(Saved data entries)
<<<<

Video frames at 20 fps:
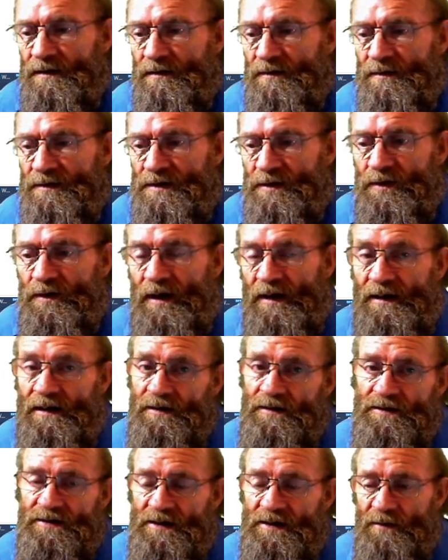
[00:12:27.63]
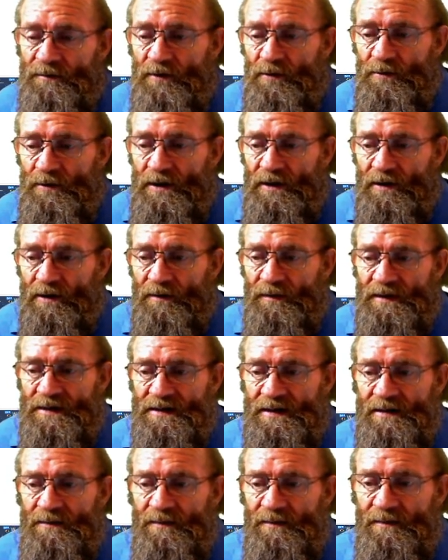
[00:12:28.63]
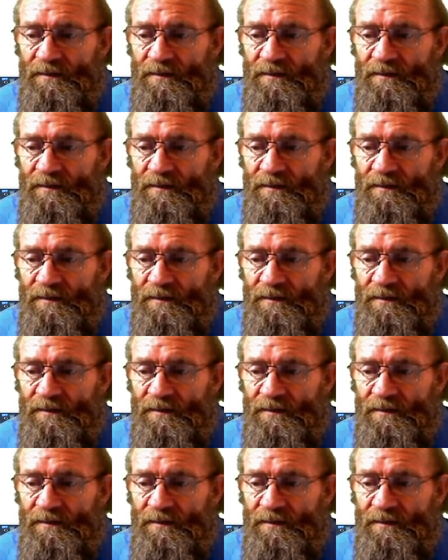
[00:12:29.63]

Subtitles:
it's a good idea to save your work, obviously.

>>>>

What to work on: Return the complete data unchanged and include none of the pictures.

Exercise result:
Video frames at 20 fps:
[00:12:27.63]
[00:12:28.63]
[00:12:29.63]

Subtitles:
it's a good idea to save your work, obviously.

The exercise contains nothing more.